---------- Dataset entries

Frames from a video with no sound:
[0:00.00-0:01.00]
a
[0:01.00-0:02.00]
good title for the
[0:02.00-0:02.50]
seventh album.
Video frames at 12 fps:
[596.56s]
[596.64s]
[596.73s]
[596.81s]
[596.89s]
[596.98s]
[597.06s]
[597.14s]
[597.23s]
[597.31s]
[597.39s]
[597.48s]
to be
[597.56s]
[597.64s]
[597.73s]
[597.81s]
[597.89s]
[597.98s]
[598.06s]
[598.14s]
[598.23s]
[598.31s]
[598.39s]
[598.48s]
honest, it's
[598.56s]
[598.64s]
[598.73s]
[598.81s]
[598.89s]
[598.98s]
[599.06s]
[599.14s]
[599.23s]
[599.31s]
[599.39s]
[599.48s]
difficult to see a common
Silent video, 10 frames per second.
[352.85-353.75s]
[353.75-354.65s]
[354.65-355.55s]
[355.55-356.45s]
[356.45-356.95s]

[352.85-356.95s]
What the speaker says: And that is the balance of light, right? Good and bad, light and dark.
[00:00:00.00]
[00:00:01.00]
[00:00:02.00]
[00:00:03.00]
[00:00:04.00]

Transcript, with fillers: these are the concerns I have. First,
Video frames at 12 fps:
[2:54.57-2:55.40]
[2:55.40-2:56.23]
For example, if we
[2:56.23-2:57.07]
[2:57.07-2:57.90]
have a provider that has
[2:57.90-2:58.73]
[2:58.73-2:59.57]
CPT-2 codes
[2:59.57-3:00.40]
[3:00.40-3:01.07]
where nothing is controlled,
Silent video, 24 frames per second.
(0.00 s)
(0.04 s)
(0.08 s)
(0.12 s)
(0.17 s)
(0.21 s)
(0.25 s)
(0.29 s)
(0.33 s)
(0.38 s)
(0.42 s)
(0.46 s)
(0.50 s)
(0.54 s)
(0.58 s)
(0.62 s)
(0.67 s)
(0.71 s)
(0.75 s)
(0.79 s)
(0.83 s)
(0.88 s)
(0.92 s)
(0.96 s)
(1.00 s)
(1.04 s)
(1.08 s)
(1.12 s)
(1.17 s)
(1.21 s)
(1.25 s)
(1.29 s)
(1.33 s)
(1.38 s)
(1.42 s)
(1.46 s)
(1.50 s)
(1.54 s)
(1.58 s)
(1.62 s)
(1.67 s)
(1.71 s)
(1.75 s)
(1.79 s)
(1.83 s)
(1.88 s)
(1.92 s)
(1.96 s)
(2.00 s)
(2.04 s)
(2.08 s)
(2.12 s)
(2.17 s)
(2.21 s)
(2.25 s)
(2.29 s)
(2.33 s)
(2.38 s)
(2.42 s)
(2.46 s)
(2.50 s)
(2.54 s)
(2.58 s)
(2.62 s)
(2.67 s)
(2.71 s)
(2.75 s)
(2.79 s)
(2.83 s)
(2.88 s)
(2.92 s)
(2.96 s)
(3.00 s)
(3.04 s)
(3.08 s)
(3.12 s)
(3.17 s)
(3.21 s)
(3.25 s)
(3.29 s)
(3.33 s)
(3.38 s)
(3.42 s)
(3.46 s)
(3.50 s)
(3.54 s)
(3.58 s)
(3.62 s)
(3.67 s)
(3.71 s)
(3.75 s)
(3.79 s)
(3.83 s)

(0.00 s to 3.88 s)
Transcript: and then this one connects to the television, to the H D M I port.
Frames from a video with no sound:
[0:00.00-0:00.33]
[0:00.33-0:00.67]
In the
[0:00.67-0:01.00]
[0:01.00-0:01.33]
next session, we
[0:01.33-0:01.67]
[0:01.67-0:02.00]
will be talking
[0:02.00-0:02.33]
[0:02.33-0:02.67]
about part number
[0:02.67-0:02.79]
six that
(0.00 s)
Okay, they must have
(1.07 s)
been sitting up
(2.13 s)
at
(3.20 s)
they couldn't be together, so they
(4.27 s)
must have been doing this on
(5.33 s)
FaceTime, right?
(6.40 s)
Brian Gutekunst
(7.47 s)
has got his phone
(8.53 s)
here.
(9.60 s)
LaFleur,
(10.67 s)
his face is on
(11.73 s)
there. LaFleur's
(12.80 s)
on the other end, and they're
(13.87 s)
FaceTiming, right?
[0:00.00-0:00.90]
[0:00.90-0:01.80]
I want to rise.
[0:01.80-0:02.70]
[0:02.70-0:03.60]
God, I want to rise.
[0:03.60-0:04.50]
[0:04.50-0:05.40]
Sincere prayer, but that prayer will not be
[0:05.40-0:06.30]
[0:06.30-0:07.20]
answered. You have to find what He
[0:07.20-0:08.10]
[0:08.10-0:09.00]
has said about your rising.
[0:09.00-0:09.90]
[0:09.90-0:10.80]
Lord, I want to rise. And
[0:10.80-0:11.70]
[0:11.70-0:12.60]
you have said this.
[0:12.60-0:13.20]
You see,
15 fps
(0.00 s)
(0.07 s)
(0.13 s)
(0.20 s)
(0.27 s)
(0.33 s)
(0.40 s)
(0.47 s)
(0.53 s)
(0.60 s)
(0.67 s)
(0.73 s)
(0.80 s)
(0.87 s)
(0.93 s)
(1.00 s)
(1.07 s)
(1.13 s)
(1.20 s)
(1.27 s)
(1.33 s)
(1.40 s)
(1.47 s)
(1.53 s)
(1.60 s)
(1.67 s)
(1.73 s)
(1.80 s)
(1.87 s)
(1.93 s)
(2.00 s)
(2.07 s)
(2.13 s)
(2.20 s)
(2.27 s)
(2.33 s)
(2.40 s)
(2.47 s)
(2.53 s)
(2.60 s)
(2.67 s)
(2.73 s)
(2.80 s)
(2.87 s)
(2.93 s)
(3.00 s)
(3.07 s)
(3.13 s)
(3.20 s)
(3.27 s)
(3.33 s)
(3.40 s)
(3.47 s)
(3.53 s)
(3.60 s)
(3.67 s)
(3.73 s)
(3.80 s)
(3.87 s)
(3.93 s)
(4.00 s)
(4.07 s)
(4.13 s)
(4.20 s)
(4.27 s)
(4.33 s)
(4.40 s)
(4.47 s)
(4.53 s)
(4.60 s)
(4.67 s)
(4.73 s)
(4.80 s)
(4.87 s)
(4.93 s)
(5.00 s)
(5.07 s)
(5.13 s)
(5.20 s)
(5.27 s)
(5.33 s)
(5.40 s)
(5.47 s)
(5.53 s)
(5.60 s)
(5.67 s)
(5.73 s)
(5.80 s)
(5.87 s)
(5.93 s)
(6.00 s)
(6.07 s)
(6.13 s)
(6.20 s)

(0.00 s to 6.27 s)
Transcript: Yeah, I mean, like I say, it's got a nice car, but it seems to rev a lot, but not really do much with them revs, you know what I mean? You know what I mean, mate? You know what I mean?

--------------------

Work to be completed
Please reproduce the records above in their entirety, exactly as given.

Output of the task
Frames from a video with no sound:
[0:00.00-0:01.00]
a
[0:01.00-0:02.00]
good title for the
[0:02.00-0:02.50]
seventh album.
Video frames at 12 fps:
[596.56s]
[596.64s]
[596.73s]
[596.81s]
[596.89s]
[596.98s]
[597.06s]
[597.14s]
[597.23s]
[597.31s]
[597.39s]
[597.48s]
to be
[597.56s]
[597.64s]
[597.73s]
[597.81s]
[597.89s]
[597.98s]
[598.06s]
[598.14s]
[598.23s]
[598.31s]
[598.39s]
[598.48s]
honest, it's
[598.56s]
[598.64s]
[598.73s]
[598.81s]
[598.89s]
[598.98s]
[599.06s]
[599.14s]
[599.23s]
[599.31s]
[599.39s]
[599.48s]
difficult to see a common
Silent video, 10 frames per second.
[352.85-353.75s]
[353.75-354.65s]
[354.65-355.55s]
[355.55-356.45s]
[356.45-356.95s]

[352.85-356.95s]
What the speaker says: And that is the balance of light, right? Good and bad, light and dark.
[00:00:00.00]
[00:00:01.00]
[00:00:02.00]
[00:00:03.00]
[00:00:04.00]

Transcript, with fillers: these are the concerns I have. First,
Video frames at 12 fps:
[2:54.57-2:55.40]
[2:55.40-2:56.23]
For example, if we
[2:56.23-2:57.07]
[2:57.07-2:57.90]
have a provider that has
[2:57.90-2:58.73]
[2:58.73-2:59.57]
CPT-2 codes
[2:59.57-3:00.40]
[3:00.40-3:01.07]
where nothing is controlled,
Silent video, 24 frames per second.
(0.00 s)
(0.04 s)
(0.08 s)
(0.12 s)
(0.17 s)
(0.21 s)
(0.25 s)
(0.29 s)
(0.33 s)
(0.38 s)
(0.42 s)
(0.46 s)
(0.50 s)
(0.54 s)
(0.58 s)
(0.62 s)
(0.67 s)
(0.71 s)
(0.75 s)
(0.79 s)
(0.83 s)
(0.88 s)
(0.92 s)
(0.96 s)
(1.00 s)
(1.04 s)
(1.08 s)
(1.12 s)
(1.17 s)
(1.21 s)
(1.25 s)
(1.29 s)
(1.33 s)
(1.38 s)
(1.42 s)
(1.46 s)
(1.50 s)
(1.54 s)
(1.58 s)
(1.62 s)
(1.67 s)
(1.71 s)
(1.75 s)
(1.79 s)
(1.83 s)
(1.88 s)
(1.92 s)
(1.96 s)
(2.00 s)
(2.04 s)
(2.08 s)
(2.12 s)
(2.17 s)
(2.21 s)
(2.25 s)
(2.29 s)
(2.33 s)
(2.38 s)
(2.42 s)
(2.46 s)
(2.50 s)
(2.54 s)
(2.58 s)
(2.62 s)
(2.67 s)
(2.71 s)
(2.75 s)
(2.79 s)
(2.83 s)
(2.88 s)
(2.92 s)
(2.96 s)
(3.00 s)
(3.04 s)
(3.08 s)
(3.12 s)
(3.17 s)
(3.21 s)
(3.25 s)
(3.29 s)
(3.33 s)
(3.38 s)
(3.42 s)
(3.46 s)
(3.50 s)
(3.54 s)
(3.58 s)
(3.62 s)
(3.67 s)
(3.71 s)
(3.75 s)
(3.79 s)
(3.83 s)

(0.00 s to 3.88 s)
Transcript: and then this one connects to the television, to the H D M I port.
Frames from a video with no sound:
[0:00.00-0:00.33]
[0:00.33-0:00.67]
In the
[0:00.67-0:01.00]
[0:01.00-0:01.33]
next session, we
[0:01.33-0:01.67]
[0:01.67-0:02.00]
will be talking
[0:02.00-0:02.33]
[0:02.33-0:02.67]
about part number
[0:02.67-0:02.79]
six that
(0.00 s)
Okay, they must have
(1.07 s)
been sitting up
(2.13 s)
at
(3.20 s)
they couldn't be together, so they
(4.27 s)
must have been doing this on
(5.33 s)
FaceTime, right?
(6.40 s)
Brian Gutekunst
(7.47 s)
has got his phone
(8.53 s)
here.
(9.60 s)
LaFleur,
(10.67 s)
his face is on
(11.73 s)
there. LaFleur's
(12.80 s)
on the other end, and they're
(13.87 s)
FaceTiming, right?
[0:00.00-0:00.90]
[0:00.90-0:01.80]
I want to rise.
[0:01.80-0:02.70]
[0:02.70-0:03.60]
God, I want to rise.
[0:03.60-0:04.50]
[0:04.50-0:05.40]
Sincere prayer, but that prayer will not be
[0:05.40-0:06.30]
[0:06.30-0:07.20]
answered. You have to find what He
[0:07.20-0:08.10]
[0:08.10-0:09.00]
has said about your rising.
[0:09.00-0:09.90]
[0:09.90-0:10.80]
Lord, I want to rise. And
[0:10.80-0:11.70]
[0:11.70-0:12.60]
you have said this.
[0:12.60-0:13.20]
You see,
15 fps
(0.00 s)
(0.07 s)
(0.13 s)
(0.20 s)
(0.27 s)
(0.33 s)
(0.40 s)
(0.47 s)
(0.53 s)
(0.60 s)
(0.67 s)
(0.73 s)
(0.80 s)
(0.87 s)
(0.93 s)
(1.00 s)
(1.07 s)
(1.13 s)
(1.20 s)
(1.27 s)
(1.33 s)
(1.40 s)
(1.47 s)
(1.53 s)
(1.60 s)
(1.67 s)
(1.73 s)
(1.80 s)
(1.87 s)
(1.93 s)
(2.00 s)
(2.07 s)
(2.13 s)
(2.20 s)
(2.27 s)
(2.33 s)
(2.40 s)
(2.47 s)
(2.53 s)
(2.60 s)
(2.67 s)
(2.73 s)
(2.80 s)
(2.87 s)
(2.93 s)
(3.00 s)
(3.07 s)
(3.13 s)
(3.20 s)
(3.27 s)
(3.33 s)
(3.40 s)
(3.47 s)
(3.53 s)
(3.60 s)
(3.67 s)
(3.73 s)
(3.80 s)
(3.87 s)
(3.93 s)
(4.00 s)
(4.07 s)
(4.13 s)
(4.20 s)
(4.27 s)
(4.33 s)
(4.40 s)
(4.47 s)
(4.53 s)
(4.60 s)
(4.67 s)
(4.73 s)
(4.80 s)
(4.87 s)
(4.93 s)
(5.00 s)
(5.07 s)
(5.13 s)
(5.20 s)
(5.27 s)
(5.33 s)
(5.40 s)
(5.47 s)
(5.53 s)
(5.60 s)
(5.67 s)
(5.73 s)
(5.80 s)
(5.87 s)
(5.93 s)
(6.00 s)
(6.07 s)
(6.13 s)
(6.20 s)

(0.00 s to 6.27 s)
Transcript: Yeah, I mean, like I say, it's got a nice car, but it seems to rev a lot, but not really do much with them revs, you know what I mean? You know what I mean, mate? You know what I mean?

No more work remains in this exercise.